Pacific Rim reminded me at times of two films I particularly love: Independence Day and The Avengers, but in both cases I’d say it suffers from the comparison. Independence Day, for instance, did a much better job of suggesting a world-wide crisis bringing many disparate people together in a desperate bid for survival. There we had the President, a Marine, a crop-duster, and a cable repairman among the leads. Here we pretty much just have a group of soldiers, some of whom come from different countries, but all of whom have more or less the same goal and background. And, honestly, Charlie Day, Rinko Kikuchi, and even Idris Elba just can’t compete charisma wise with Jeff Goldblum, Will Smith, and Bill Pullman (that, and Pullman got a much better rousing, climactic speech than Elba, whose big speech left me kind of cold).
The Avengers, meanwhile, benefited from a large cast of established characters, all played by immensely charismatic actors reading dialogue from one of the wittiest writers in Hollywood. This meant that the scenes of them just hanging out and bickering were as much fun as the scenes of them fighting an alien invasion. The human scenes in Pacific Rim are pleasant and entertaining enough, but it knows better than to trust them too long without a monster-robot fight.

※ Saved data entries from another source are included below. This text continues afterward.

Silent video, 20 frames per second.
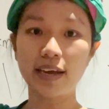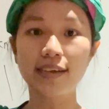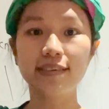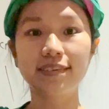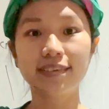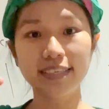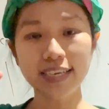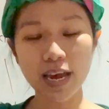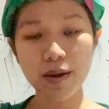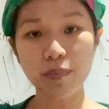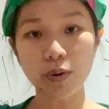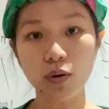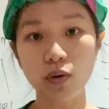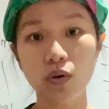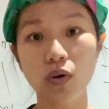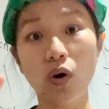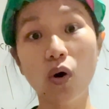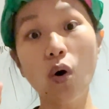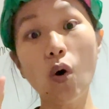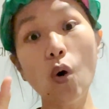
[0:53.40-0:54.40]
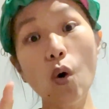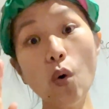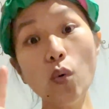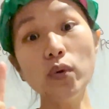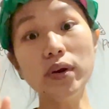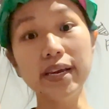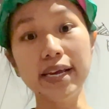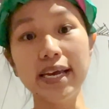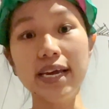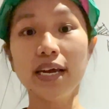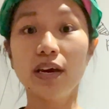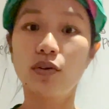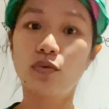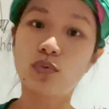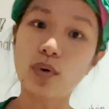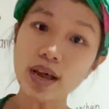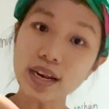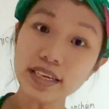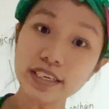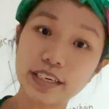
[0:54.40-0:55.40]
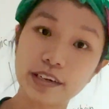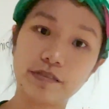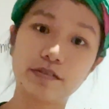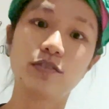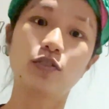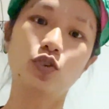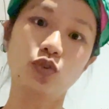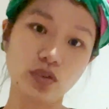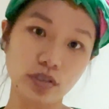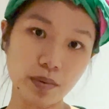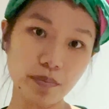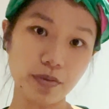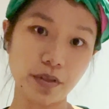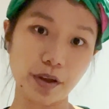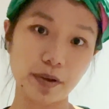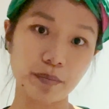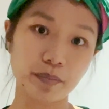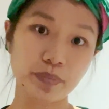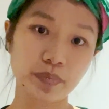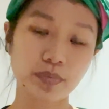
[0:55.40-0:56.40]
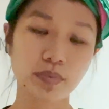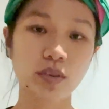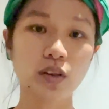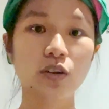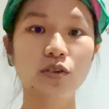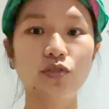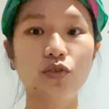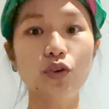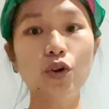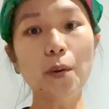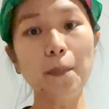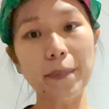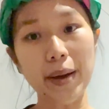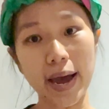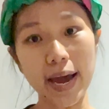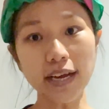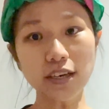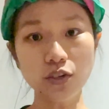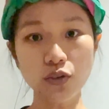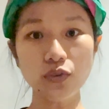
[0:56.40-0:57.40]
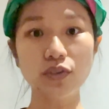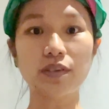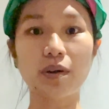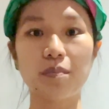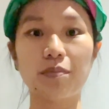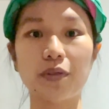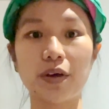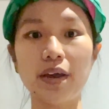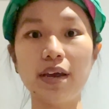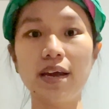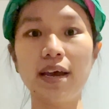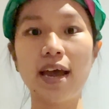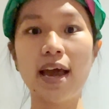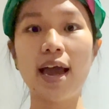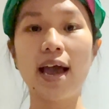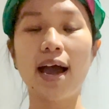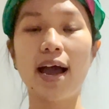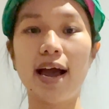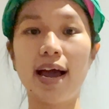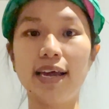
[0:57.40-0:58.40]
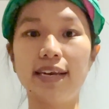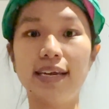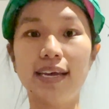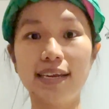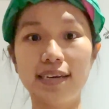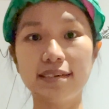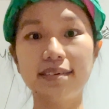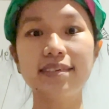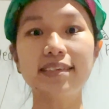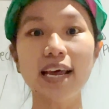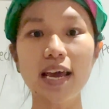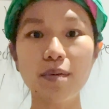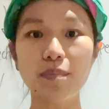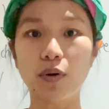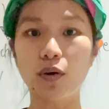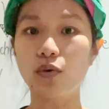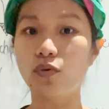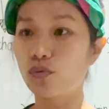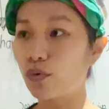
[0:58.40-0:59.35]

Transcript: is stable only relative to something. So you peg to something and it is stable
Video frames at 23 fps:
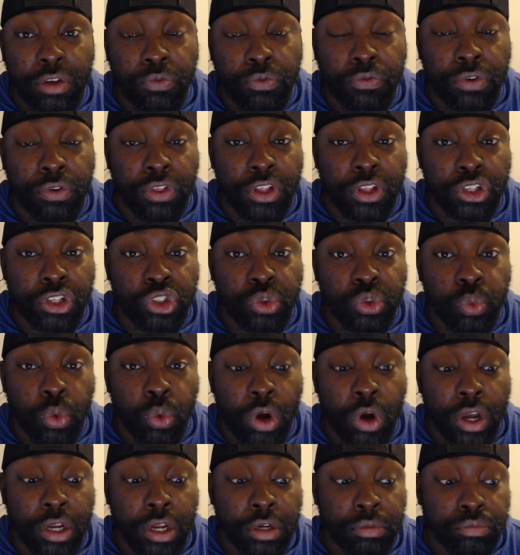for this
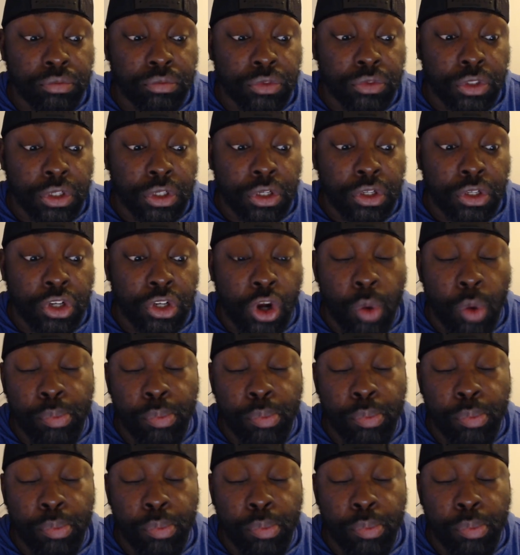one, you know,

The monsters themselves, while cool, just didn’t grab me. Maybe I’m spoiled from all the vivid, character-rich kaiju of the Godzilla and Gamera films, but none of these kaiju made much of a lasting impression. The one that comes closest is a giant, acid-spitting bat-creature named Otachi, but she just can’t match the raw power of, say, Gyaos (whom she most closely resembles). In the end the heroes are confronted with a ‘Category Five’ kaiju; the biggest on record. But even it fails to do more than mildly impress, partly because we hardly even get a good look at it.
Anyway, such are the notable flaws I found in Pacific Rim, but none of them amount to anything like a serious problem. It’s not as good as The Avengers or Independence Day, but it is in the same spirit and you might say a worthy companion to both. It’s just good, clean, old-fashioned fun. You remember ‘fun’? That thing that summer action movies were supposed to be before they got all edgy and relevant?

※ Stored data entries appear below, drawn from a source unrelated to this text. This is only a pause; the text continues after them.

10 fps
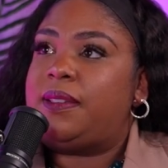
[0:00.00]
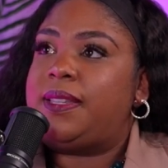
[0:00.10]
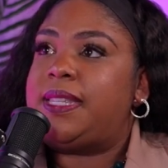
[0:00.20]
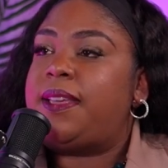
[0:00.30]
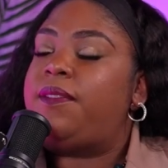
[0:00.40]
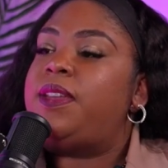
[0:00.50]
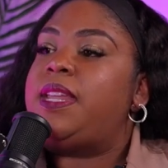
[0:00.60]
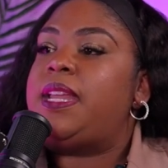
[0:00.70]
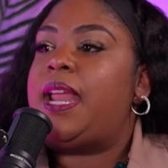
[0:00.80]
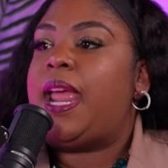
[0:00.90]

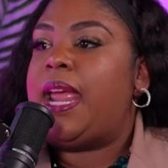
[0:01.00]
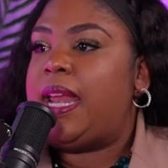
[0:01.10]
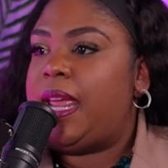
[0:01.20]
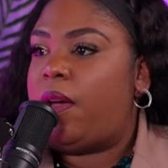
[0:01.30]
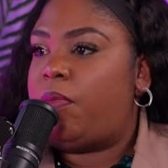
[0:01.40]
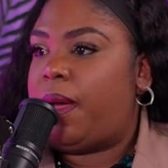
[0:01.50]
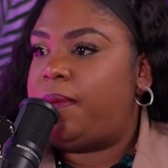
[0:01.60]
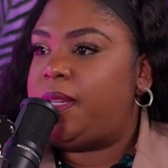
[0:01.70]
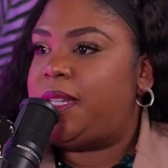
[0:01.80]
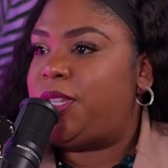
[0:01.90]
70 to 80, I'll
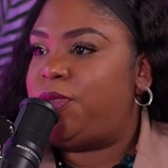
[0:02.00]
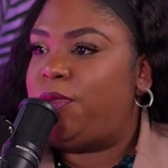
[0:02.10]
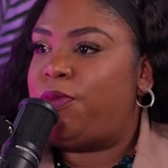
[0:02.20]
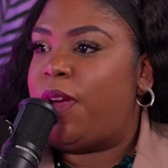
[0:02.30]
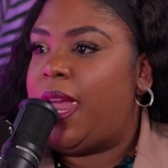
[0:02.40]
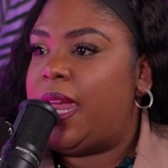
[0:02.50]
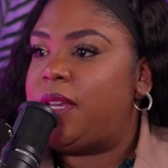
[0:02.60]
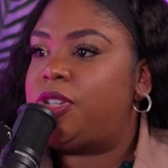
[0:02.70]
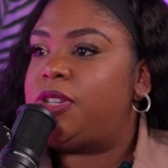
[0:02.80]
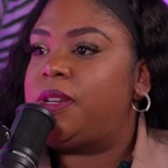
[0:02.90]
probably just do a
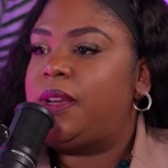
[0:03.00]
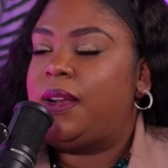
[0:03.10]
range,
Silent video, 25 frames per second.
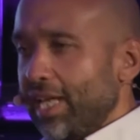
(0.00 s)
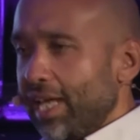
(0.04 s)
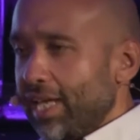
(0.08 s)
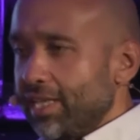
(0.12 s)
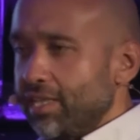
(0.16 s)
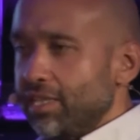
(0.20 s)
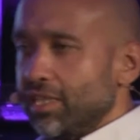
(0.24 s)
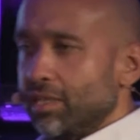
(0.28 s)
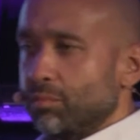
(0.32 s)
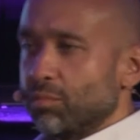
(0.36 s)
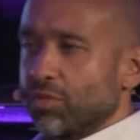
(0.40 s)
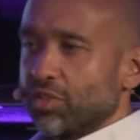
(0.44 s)

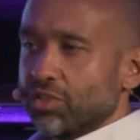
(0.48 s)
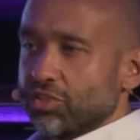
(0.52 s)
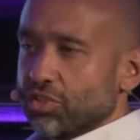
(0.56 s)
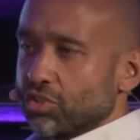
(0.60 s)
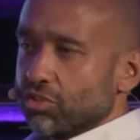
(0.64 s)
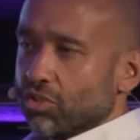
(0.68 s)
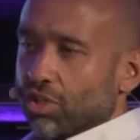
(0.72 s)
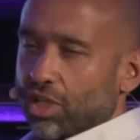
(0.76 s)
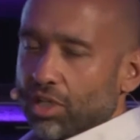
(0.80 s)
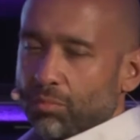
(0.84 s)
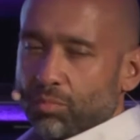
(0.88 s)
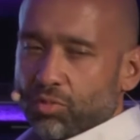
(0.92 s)
N number of
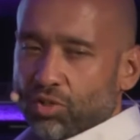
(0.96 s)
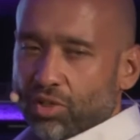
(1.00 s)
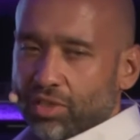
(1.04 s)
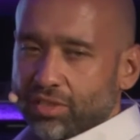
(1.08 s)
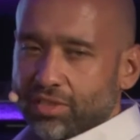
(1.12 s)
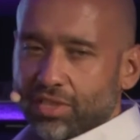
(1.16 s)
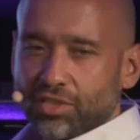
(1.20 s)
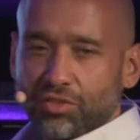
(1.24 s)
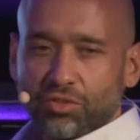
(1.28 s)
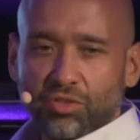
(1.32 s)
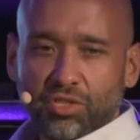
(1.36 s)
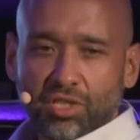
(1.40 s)
story points
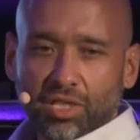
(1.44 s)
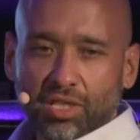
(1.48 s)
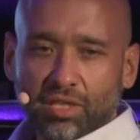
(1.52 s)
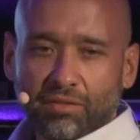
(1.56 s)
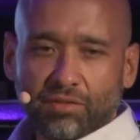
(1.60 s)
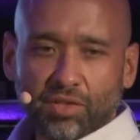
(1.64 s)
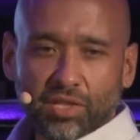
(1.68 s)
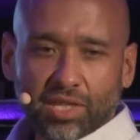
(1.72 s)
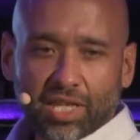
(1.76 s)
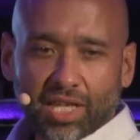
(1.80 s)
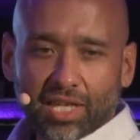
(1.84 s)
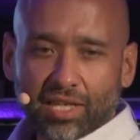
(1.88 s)
and you
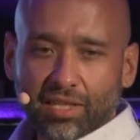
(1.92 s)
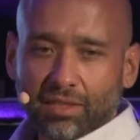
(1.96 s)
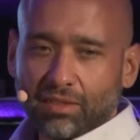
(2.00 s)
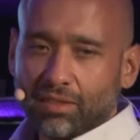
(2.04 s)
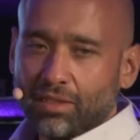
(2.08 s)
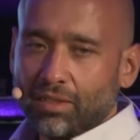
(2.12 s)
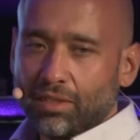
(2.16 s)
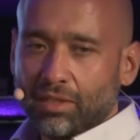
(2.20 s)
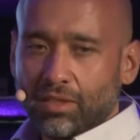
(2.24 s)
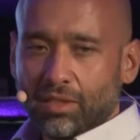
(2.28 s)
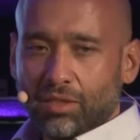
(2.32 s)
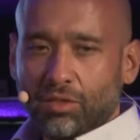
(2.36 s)
delivered that.
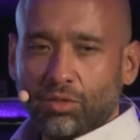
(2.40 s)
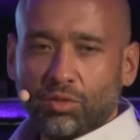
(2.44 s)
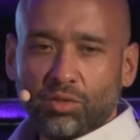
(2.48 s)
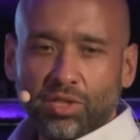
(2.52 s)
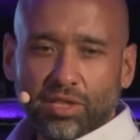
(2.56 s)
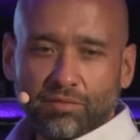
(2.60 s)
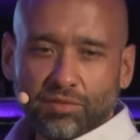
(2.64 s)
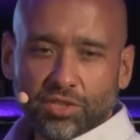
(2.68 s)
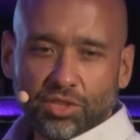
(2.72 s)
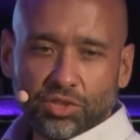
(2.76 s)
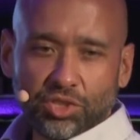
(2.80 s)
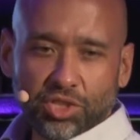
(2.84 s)
Who
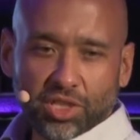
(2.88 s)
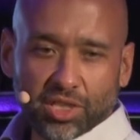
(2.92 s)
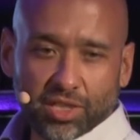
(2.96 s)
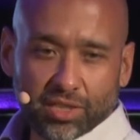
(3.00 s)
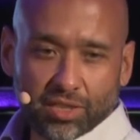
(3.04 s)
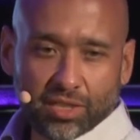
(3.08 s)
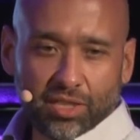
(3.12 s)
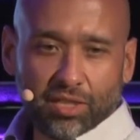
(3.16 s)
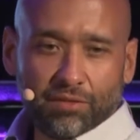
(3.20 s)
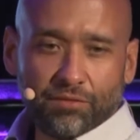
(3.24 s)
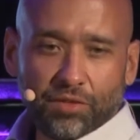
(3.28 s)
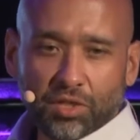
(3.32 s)
gives a shit
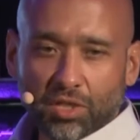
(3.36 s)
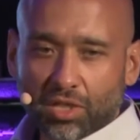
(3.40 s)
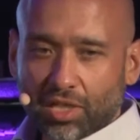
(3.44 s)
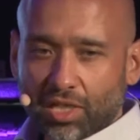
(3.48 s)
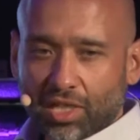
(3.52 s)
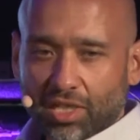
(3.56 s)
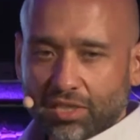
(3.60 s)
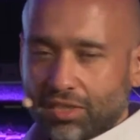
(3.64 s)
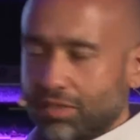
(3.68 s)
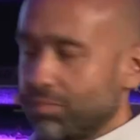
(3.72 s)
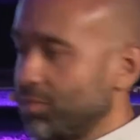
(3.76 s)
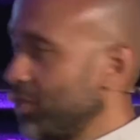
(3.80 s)
if you're a
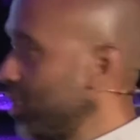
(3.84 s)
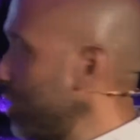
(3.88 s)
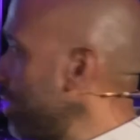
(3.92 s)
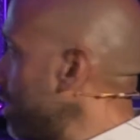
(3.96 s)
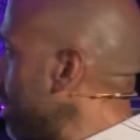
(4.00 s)
customer?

On that subject I should mention the one character I alluded to above who stood out as the most memorable of the cast: a black-market trader called Hannibal Chau (Del Toro veteran Ron Perlman), who is so hammy, so over-the-top badass that he very nearly steals the show. And in a show about monsters fighting robots, that’s saying something. I like Perlman in pretty much anything, and here he’s an absolute scream from the moment he appears to his final (post-credits) bow.
I once read a review of the Ultraman series saying that it was “about as much fun as you’re likely to have legally…and even among illegal pleasures, it rates pretty high.” That’s pretty much what Pacific Rim is like. This is definitely one of the most satisfying film experiences I’ve had this year (at the moment I’d say only Monsters University rivals it): the kind of wonderful, wholehearted movie that comes from a talented group of filmmakers just kicking back and having fun with a subject they love.

Final Rating: 4/5. Not perfect, but the most fun you’ll have this summer, guaranteed.

1 comment:

  1. Nice review Bob. I was able to believe that monsters and robots could fight all of the time, and I never got bored of it.